Days later, US Space Command, which tracks objects in orbit, determined that the alert was the result of a “reporting error” and “that there was never a collision threat because there was no object at risk of colliding with the capsule.” Still, the incident renewed discussion about the growing threat of space debris and other clutter in low-Earth orbit.

In July, Russia launched a new science module to be attached to the space station’s Russian segment. Just after it docked, the module, named Nauka, erroneously fired a set of thrusters for roughly 15 minutes, spinning the football-field-size laboratory 1 1/2 revolutions before coming to a stop upside down.

The accident sent mission control teams in Houston and Moscow scrambling to get the station back in its normal position. The Crew-2 astronauts rushed back into their Crew Dragon capsule in case they needed to escape.

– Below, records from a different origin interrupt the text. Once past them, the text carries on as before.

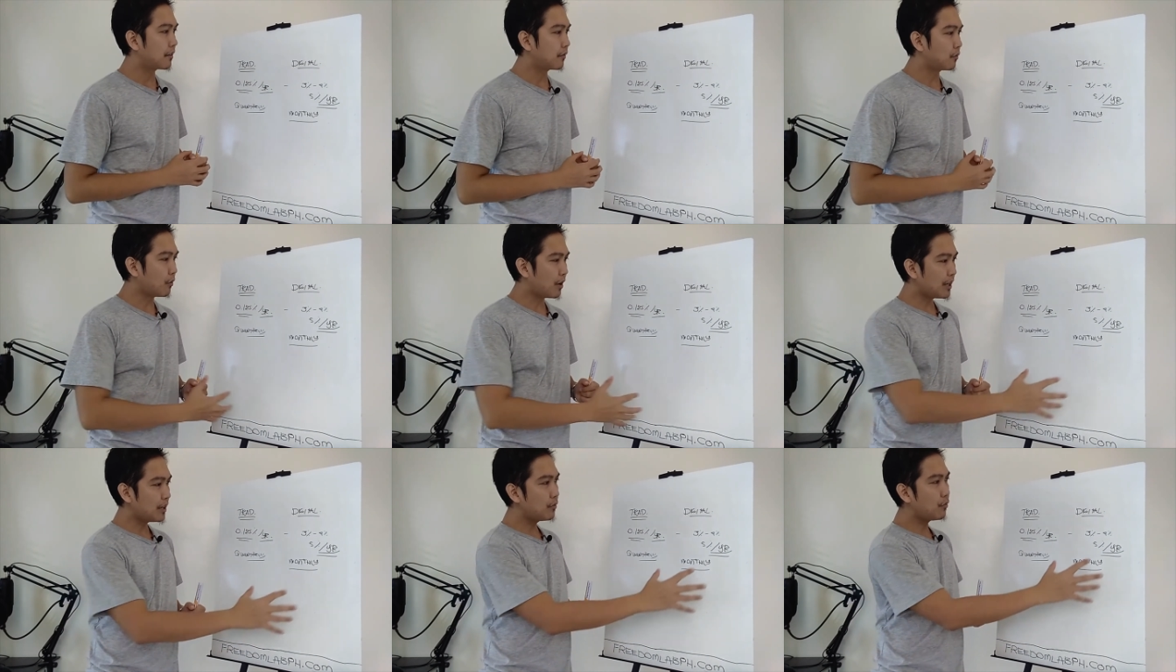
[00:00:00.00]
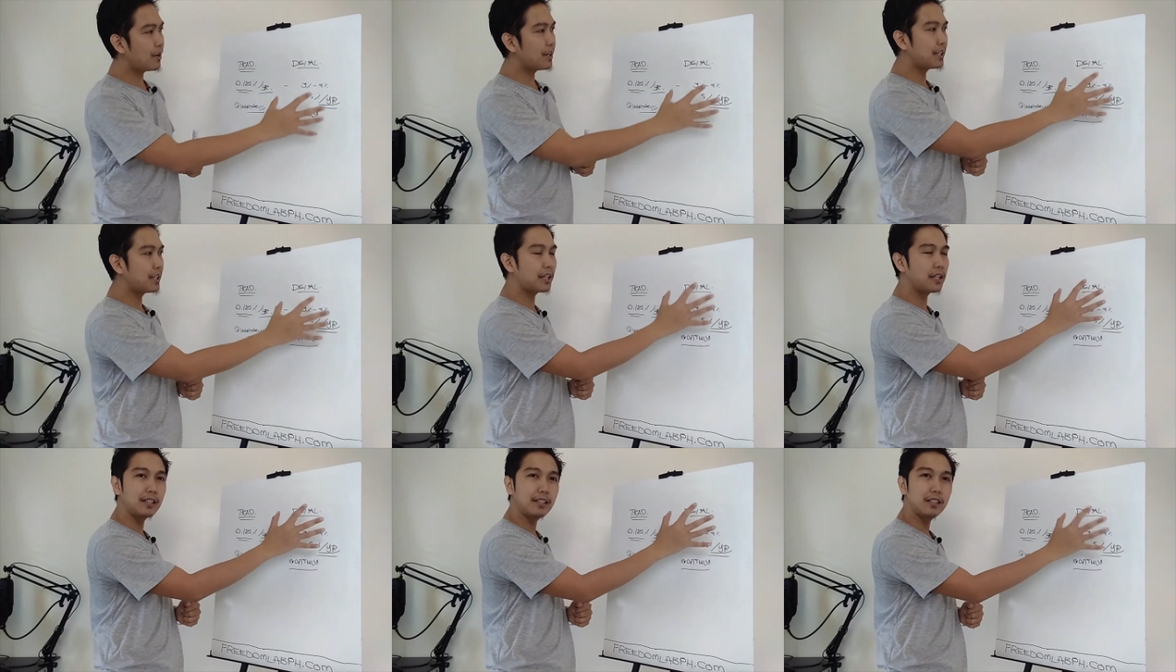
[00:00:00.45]
why why
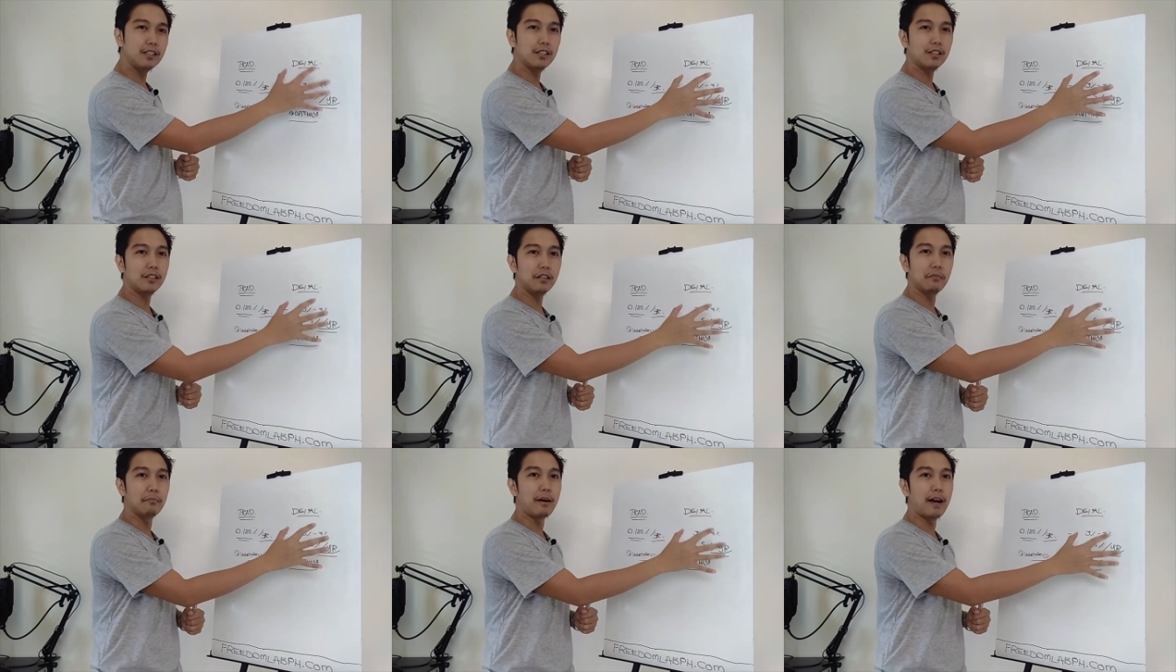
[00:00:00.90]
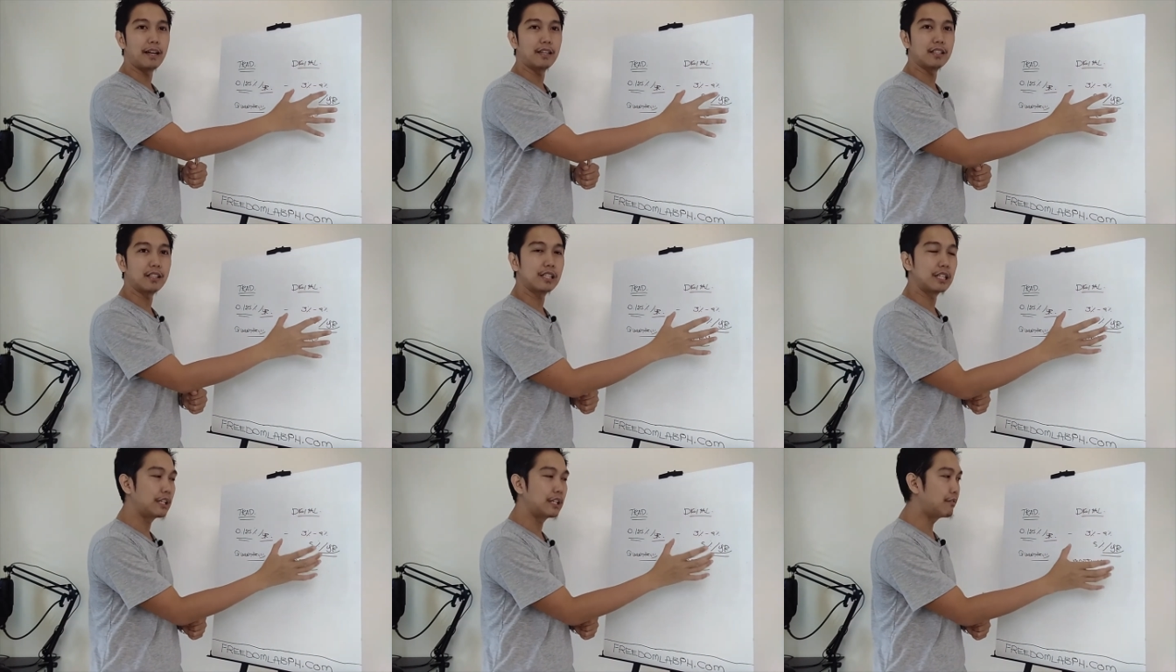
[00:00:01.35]
can digital
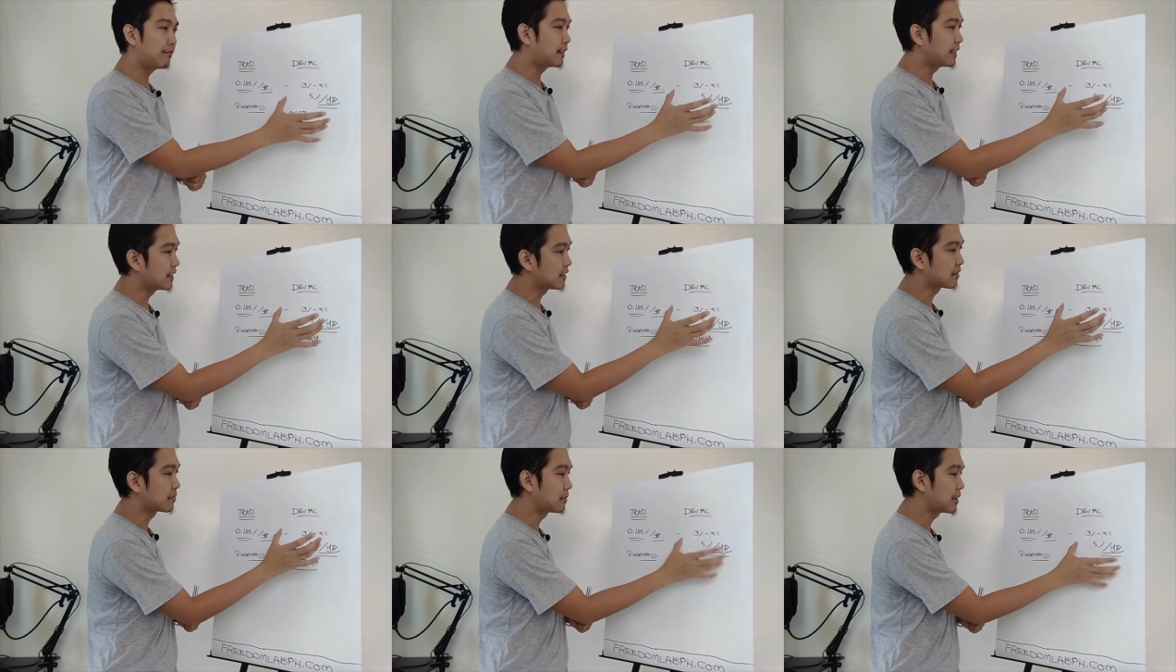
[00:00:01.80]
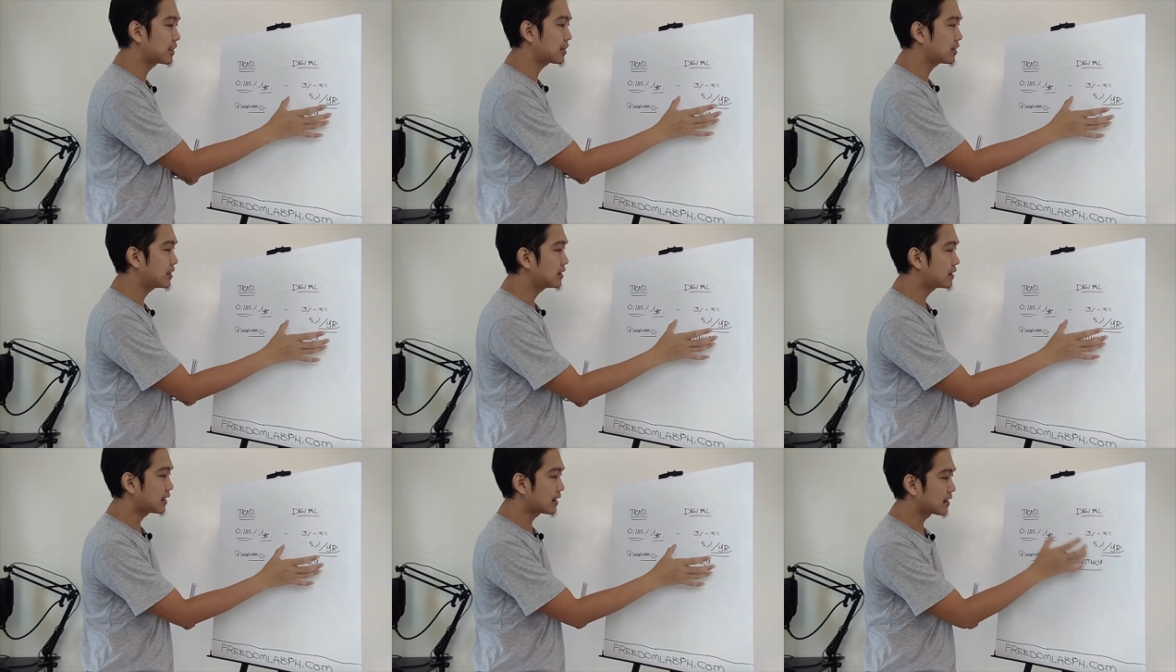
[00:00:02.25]
banks give this
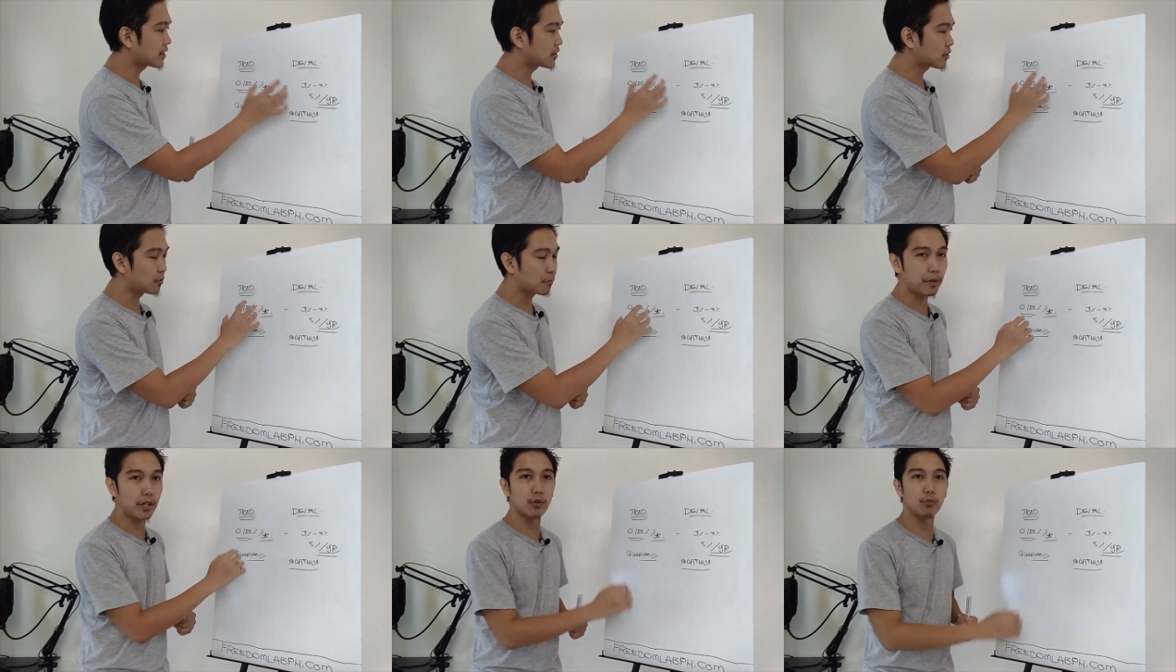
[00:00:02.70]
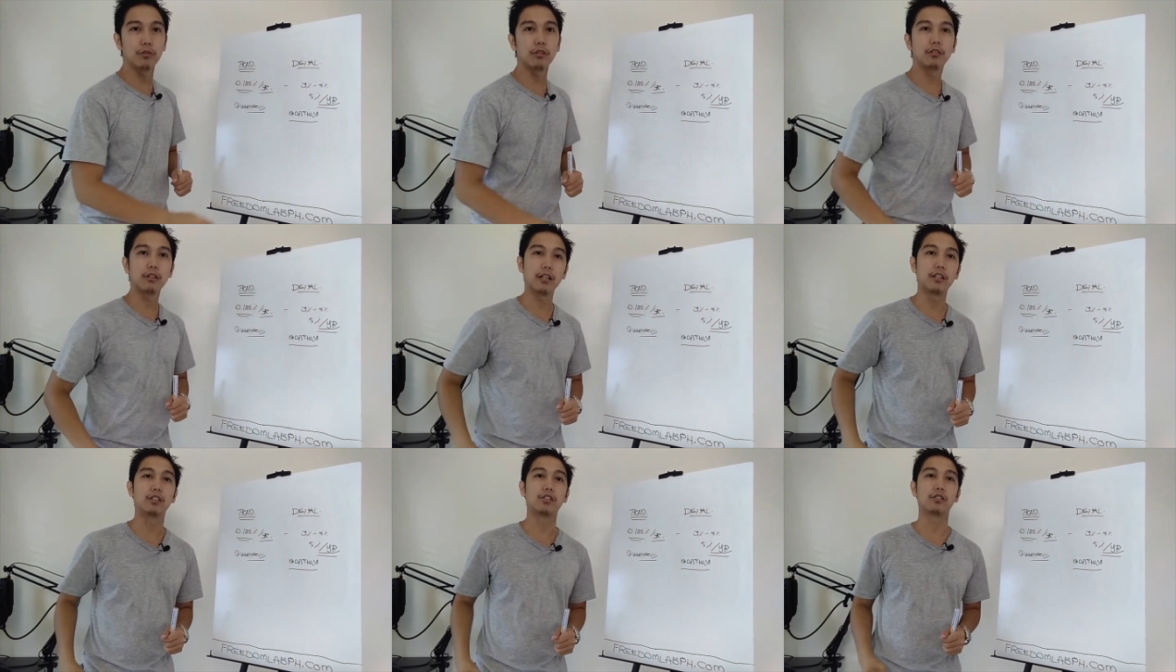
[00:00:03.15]
much interest compared
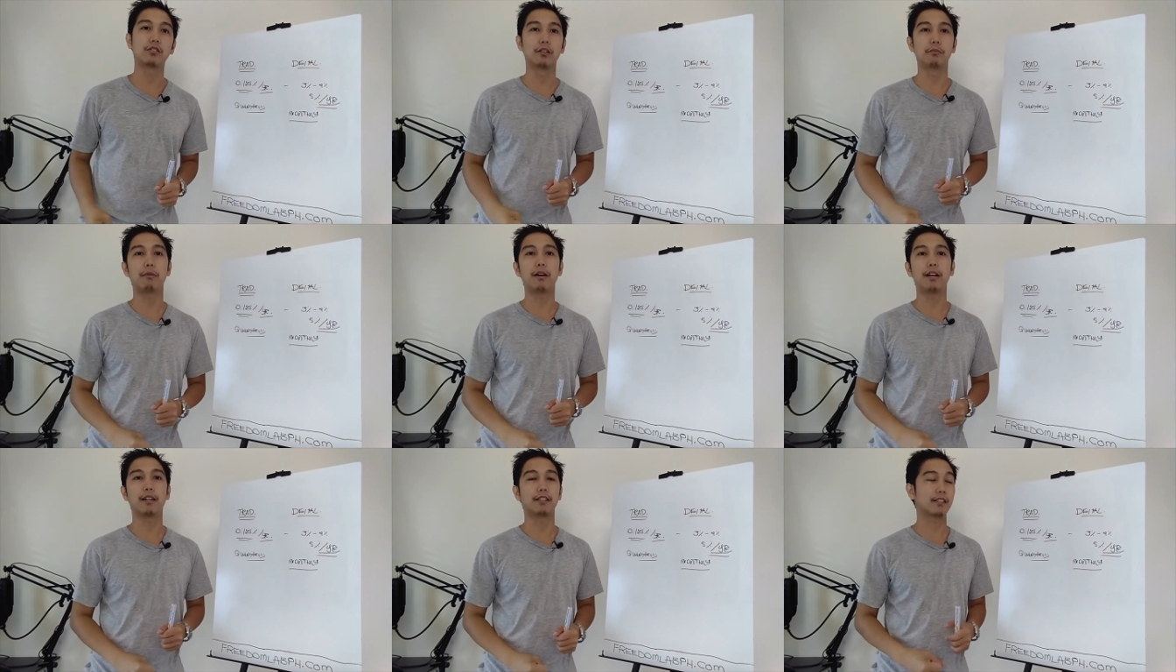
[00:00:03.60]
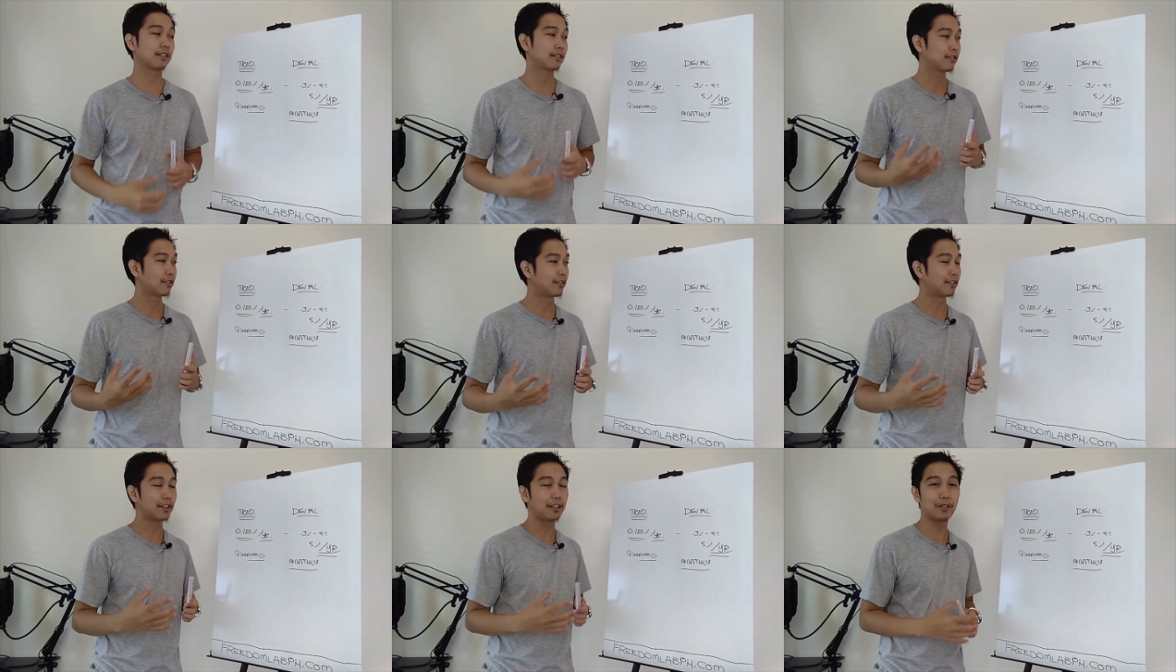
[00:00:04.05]
with traditional
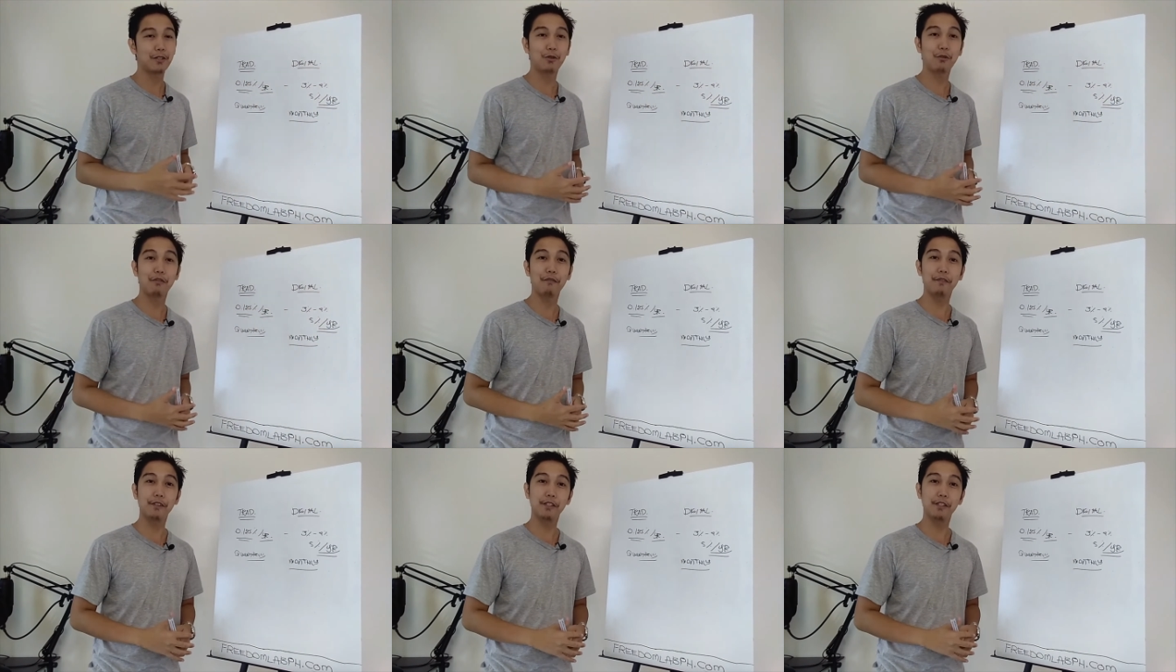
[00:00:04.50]
banks? Okay, so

“In case something really bad did happen, we were ready to go and undock, if that was necessary,” Kimbrough said during Friday’s news conference. “Of course it wasn’t, thank goodness.”

A similar incident occurred in October involving another Russian spacecraft attached to the space station, although it seemed less severe than the first one.

While Crew-2 and its fellow space station occupants encountered hazards in orbit, they also kept busy with their typical duties of research and maintenance.

One component of their work even included some play: a taco night spiced up with freshly harvested chiles. The peppers were leftovers from a study examining crop cultivation in space. McArthur, who combined the chiles with fajita beef, rehydrated tomatoes and artichokes, called them the “best space tacos yet.”

The astronauts worked on hundreds of scientific investigations during their six-month stay aboard the orbital laboratory, from ultrasonic tweezers, which use sound to move small objects, to exploring real-time protein crystal growth under a microscope as part of a study into new drugs that can treat diseases.

The Crew-2 astronauts also witnessed the making of a feature length movie backed by Russia’s space agency, Roscosmos. A Russian actress and a director launched to the space station on Oct. 5 for a 12-day shoot aboard the station for their movie, “The Challenge.” The film is about a mission to rescue an ailing astronaut, who was played by Oleg Novitsky, an actual Russian astronaut on the station.

When the Crew-2 astronauts departed Monday, only a single crew of three astronauts remained on the space station. It’s a small head count for the orbital lab, which has had as many as 13 astronauts aboard at once, but usually has seven crew members aboard these days. The last time the space station held just three astronauts was in April 2020.

Mark Vande Hei, a NASA astronaut, and two Russian astronauts, Anton Shkaplerov and Pyotr Dubrov, will hold down the fort for at least four days until four more astronauts from NASA and SpaceX’s Crew-3 mission arrive Thursday at 7.10 p.m. Eastern time. Their arrival has been delayed by weather as well as what NASA described as one astronaut’s “minor medical issue,” which it said was unrelated to Covid-19.